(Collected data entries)
┌──

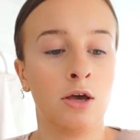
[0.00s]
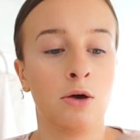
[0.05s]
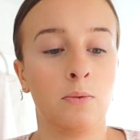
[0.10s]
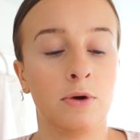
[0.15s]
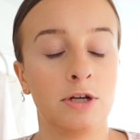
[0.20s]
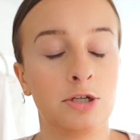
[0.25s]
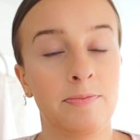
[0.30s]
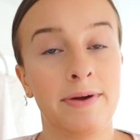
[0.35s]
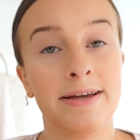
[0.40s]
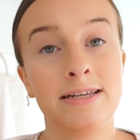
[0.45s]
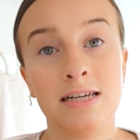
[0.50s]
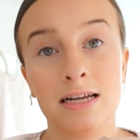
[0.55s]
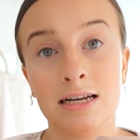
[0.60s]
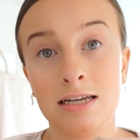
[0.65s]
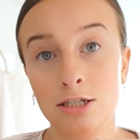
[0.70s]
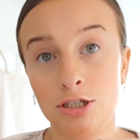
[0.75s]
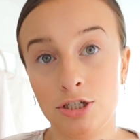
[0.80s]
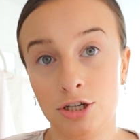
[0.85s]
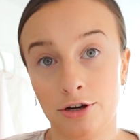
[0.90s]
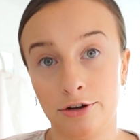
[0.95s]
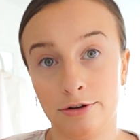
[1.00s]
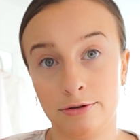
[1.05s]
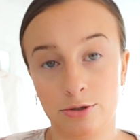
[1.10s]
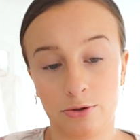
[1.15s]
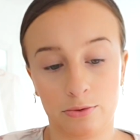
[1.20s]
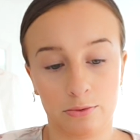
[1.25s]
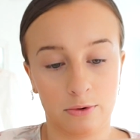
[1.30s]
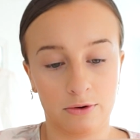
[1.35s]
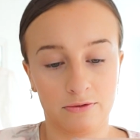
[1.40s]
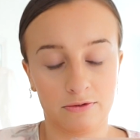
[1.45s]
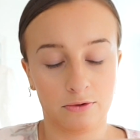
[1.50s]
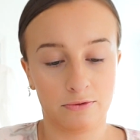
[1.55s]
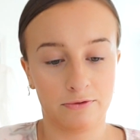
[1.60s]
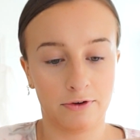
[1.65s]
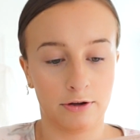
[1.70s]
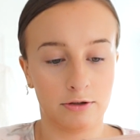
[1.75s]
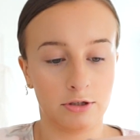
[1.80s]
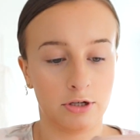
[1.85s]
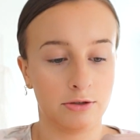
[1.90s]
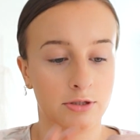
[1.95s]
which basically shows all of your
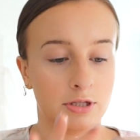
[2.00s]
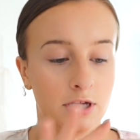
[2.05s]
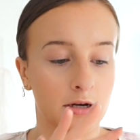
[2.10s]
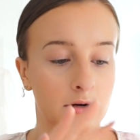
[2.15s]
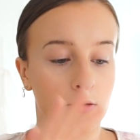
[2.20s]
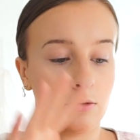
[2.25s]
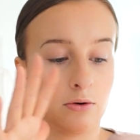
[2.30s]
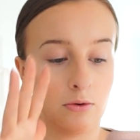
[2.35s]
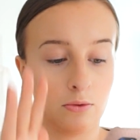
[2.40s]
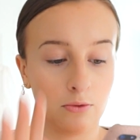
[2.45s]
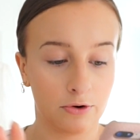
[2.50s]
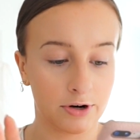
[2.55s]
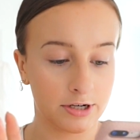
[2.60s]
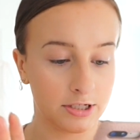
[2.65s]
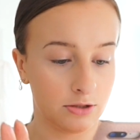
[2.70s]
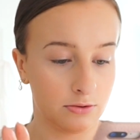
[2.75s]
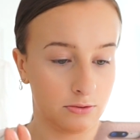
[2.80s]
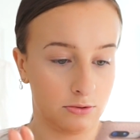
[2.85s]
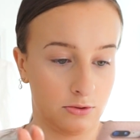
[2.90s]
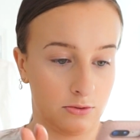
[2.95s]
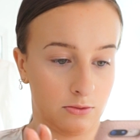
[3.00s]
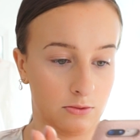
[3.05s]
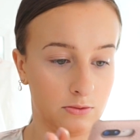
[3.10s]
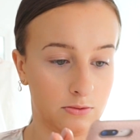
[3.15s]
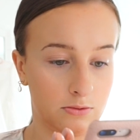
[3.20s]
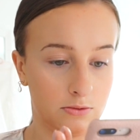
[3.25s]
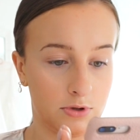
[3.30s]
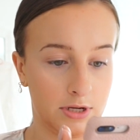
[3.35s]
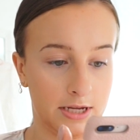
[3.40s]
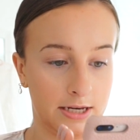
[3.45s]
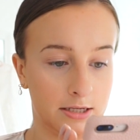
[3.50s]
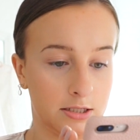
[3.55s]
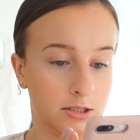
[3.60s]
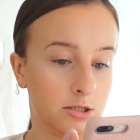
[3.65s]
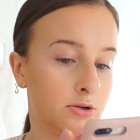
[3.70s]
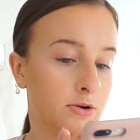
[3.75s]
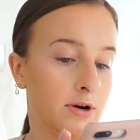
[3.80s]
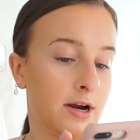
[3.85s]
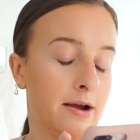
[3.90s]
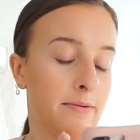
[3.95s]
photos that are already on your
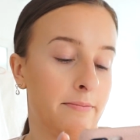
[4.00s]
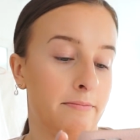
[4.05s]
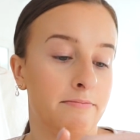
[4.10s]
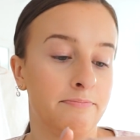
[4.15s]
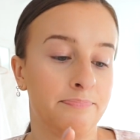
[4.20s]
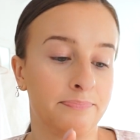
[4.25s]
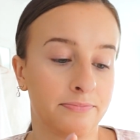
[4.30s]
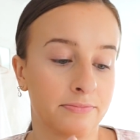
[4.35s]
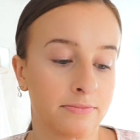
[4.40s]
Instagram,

└──

WHAT IS REQUIRED
Without the pictures, return all the records precisely as they stand.

EXERCISE RESPONSE
[0.00s]
[0.05s]
[0.10s]
[0.15s]
[0.20s]
[0.25s]
[0.30s]
[0.35s]
[0.40s]
[0.45s]
[0.50s]
[0.55s]
[0.60s]
[0.65s]
[0.70s]
[0.75s]
[0.80s]
[0.85s]
[0.90s]
[0.95s]
[1.00s]
[1.05s]
[1.10s]
[1.15s]
[1.20s]
[1.25s]
[1.30s]
[1.35s]
[1.40s]
[1.45s]
[1.50s]
[1.55s]
[1.60s]
[1.65s]
[1.70s]
[1.75s]
[1.80s]
[1.85s]
[1.90s]
[1.95s]
which basically shows all of your
[2.00s]
[2.05s]
[2.10s]
[2.15s]
[2.20s]
[2.25s]
[2.30s]
[2.35s]
[2.40s]
[2.45s]
[2.50s]
[2.55s]
[2.60s]
[2.65s]
[2.70s]
[2.75s]
[2.80s]
[2.85s]
[2.90s]
[2.95s]
[3.00s]
[3.05s]
[3.10s]
[3.15s]
[3.20s]
[3.25s]
[3.30s]
[3.35s]
[3.40s]
[3.45s]
[3.50s]
[3.55s]
[3.60s]
[3.65s]
[3.70s]
[3.75s]
[3.80s]
[3.85s]
[3.90s]
[3.95s]
photos that are already on your
[4.00s]
[4.05s]
[4.10s]
[4.15s]
[4.20s]
[4.25s]
[4.30s]
[4.35s]
[4.40s]
Instagram,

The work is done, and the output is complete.